• **What this task involves**
Please output the listing that follows exactly, but keep all images out.

• **Task input**
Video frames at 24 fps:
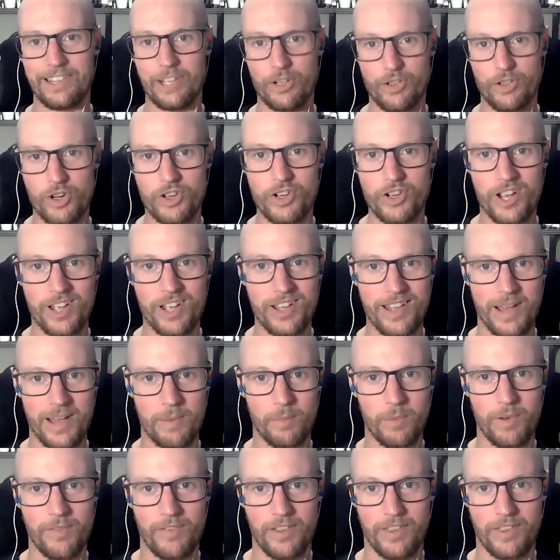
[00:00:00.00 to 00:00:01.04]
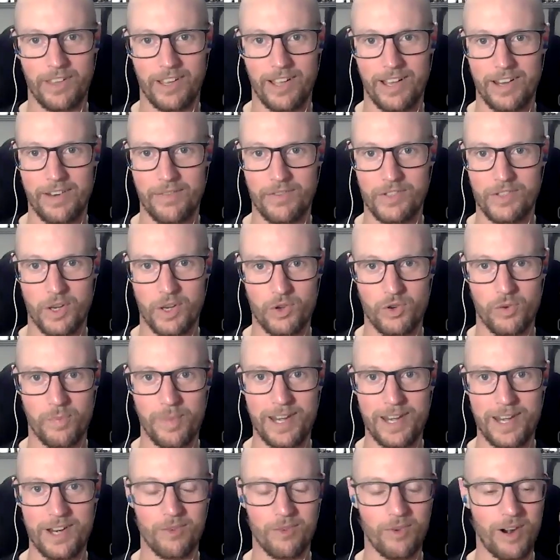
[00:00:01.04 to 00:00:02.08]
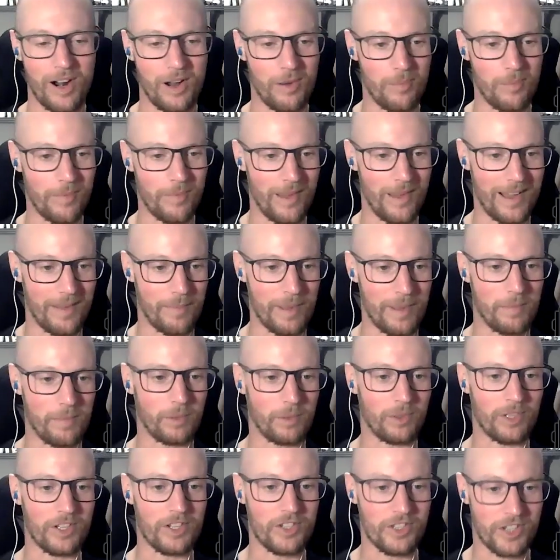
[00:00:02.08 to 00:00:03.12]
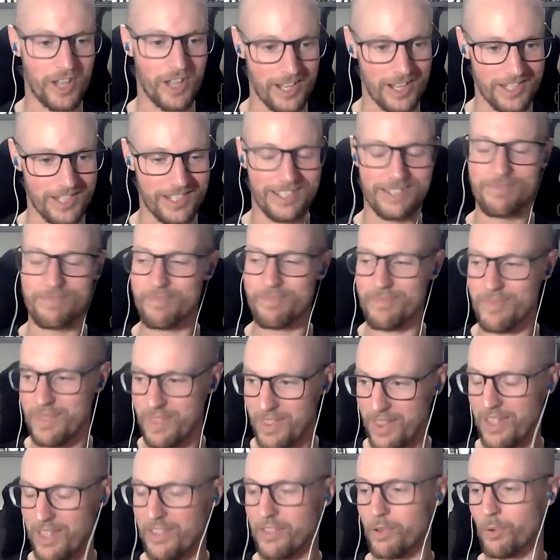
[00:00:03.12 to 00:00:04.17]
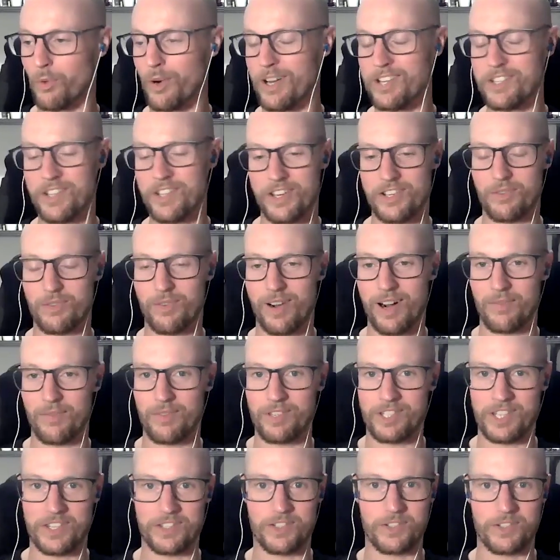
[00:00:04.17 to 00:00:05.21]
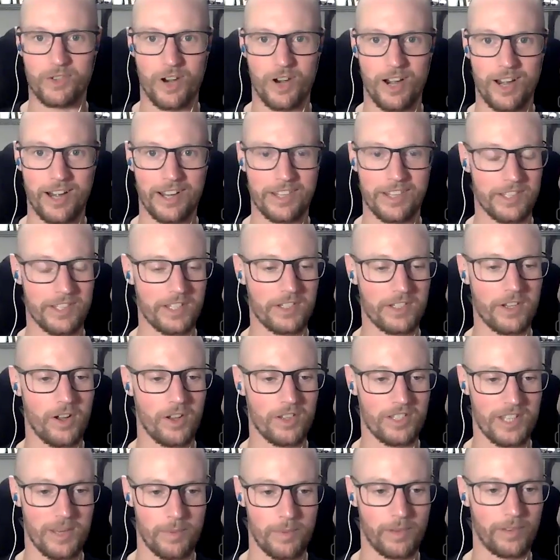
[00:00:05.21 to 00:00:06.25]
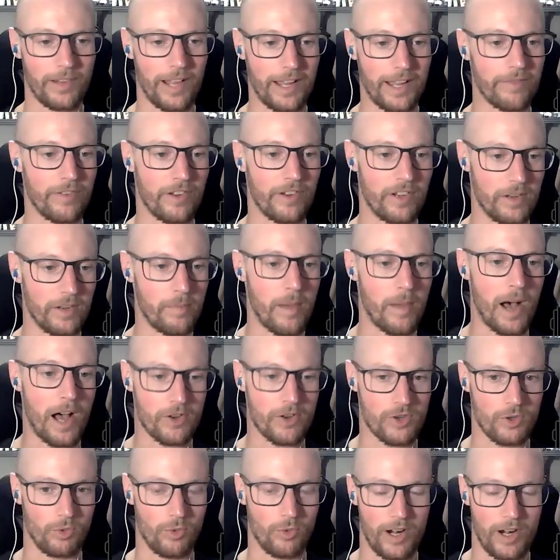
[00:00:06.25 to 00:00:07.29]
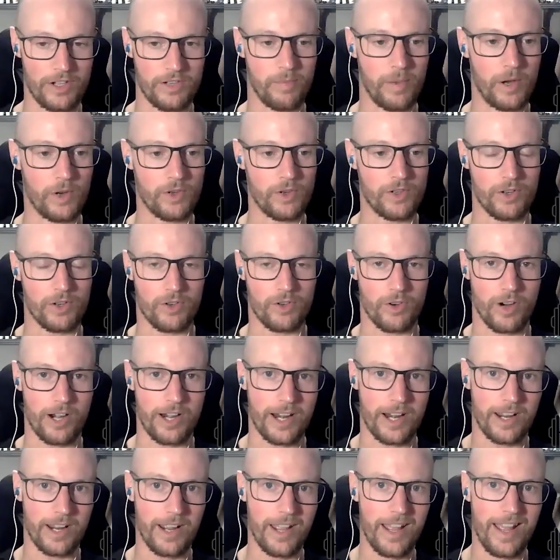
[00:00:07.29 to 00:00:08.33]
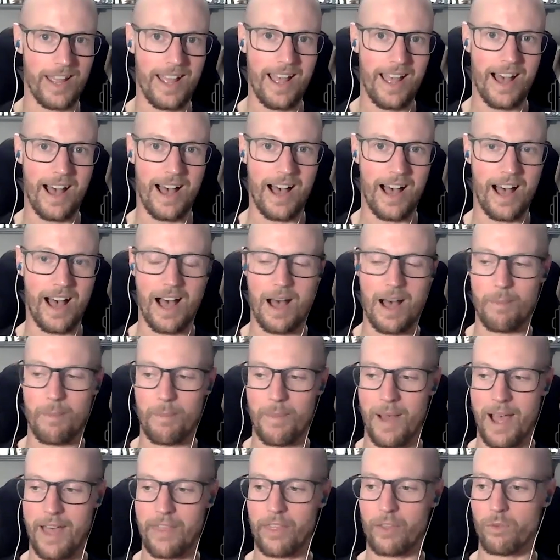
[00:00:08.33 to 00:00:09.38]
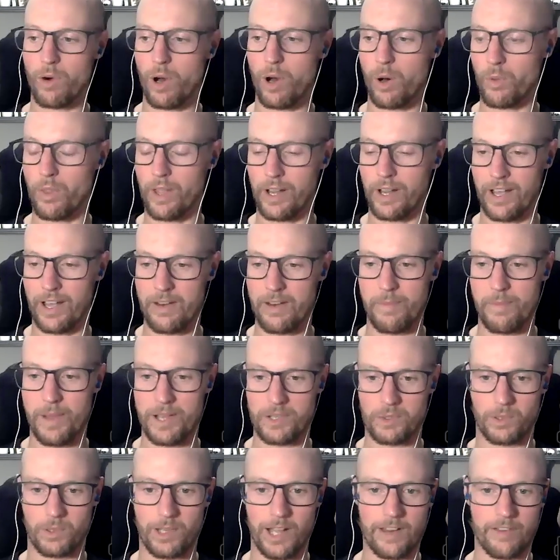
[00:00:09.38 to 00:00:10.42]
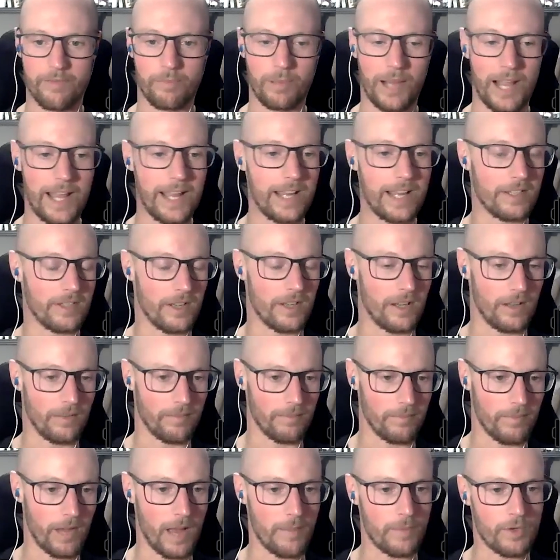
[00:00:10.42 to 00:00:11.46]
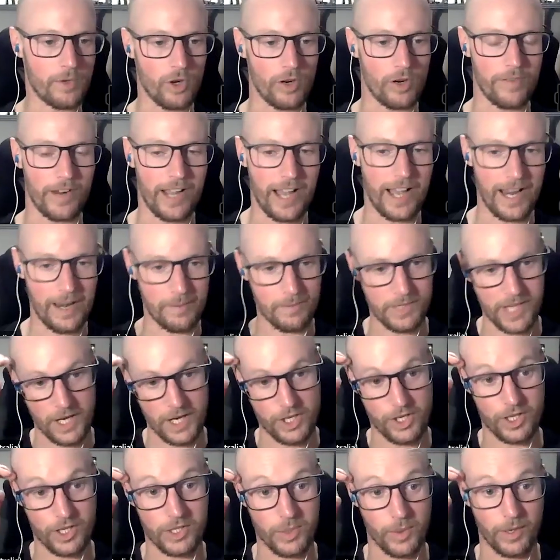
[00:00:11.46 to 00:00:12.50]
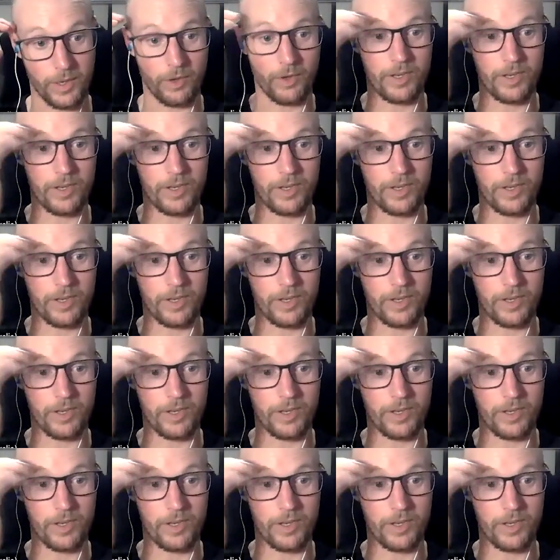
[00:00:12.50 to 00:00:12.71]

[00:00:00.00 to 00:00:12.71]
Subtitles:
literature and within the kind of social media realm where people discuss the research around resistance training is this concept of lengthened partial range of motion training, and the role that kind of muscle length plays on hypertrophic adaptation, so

• **Your response**
Video frames at 24 fps:
[00:00:00.00 to 00:00:01.04]
[00:00:01.04 to 00:00:02.08]
[00:00:02.08 to 00:00:03.12]
[00:00:03.12 to 00:00:04.17]
[00:00:04.17 to 00:00:05.21]
[00:00:05.21 to 00:00:06.25]
[00:00:06.25 to 00:00:07.29]
[00:00:07.29 to 00:00:08.33]
[00:00:08.33 to 00:00:09.38]
[00:00:09.38 to 00:00:10.42]
[00:00:10.42 to 00:00:11.46]
[00:00:11.46 to 00:00:12.50]
[00:00:12.50 to 00:00:12.71]

[00:00:00.00 to 00:00:12.71]
Subtitles:
literature and within the kind of social media realm where people discuss the research around resistance training is this concept of lengthened partial range of motion training, and the role that kind of muscle length plays on hypertrophic adaptation, so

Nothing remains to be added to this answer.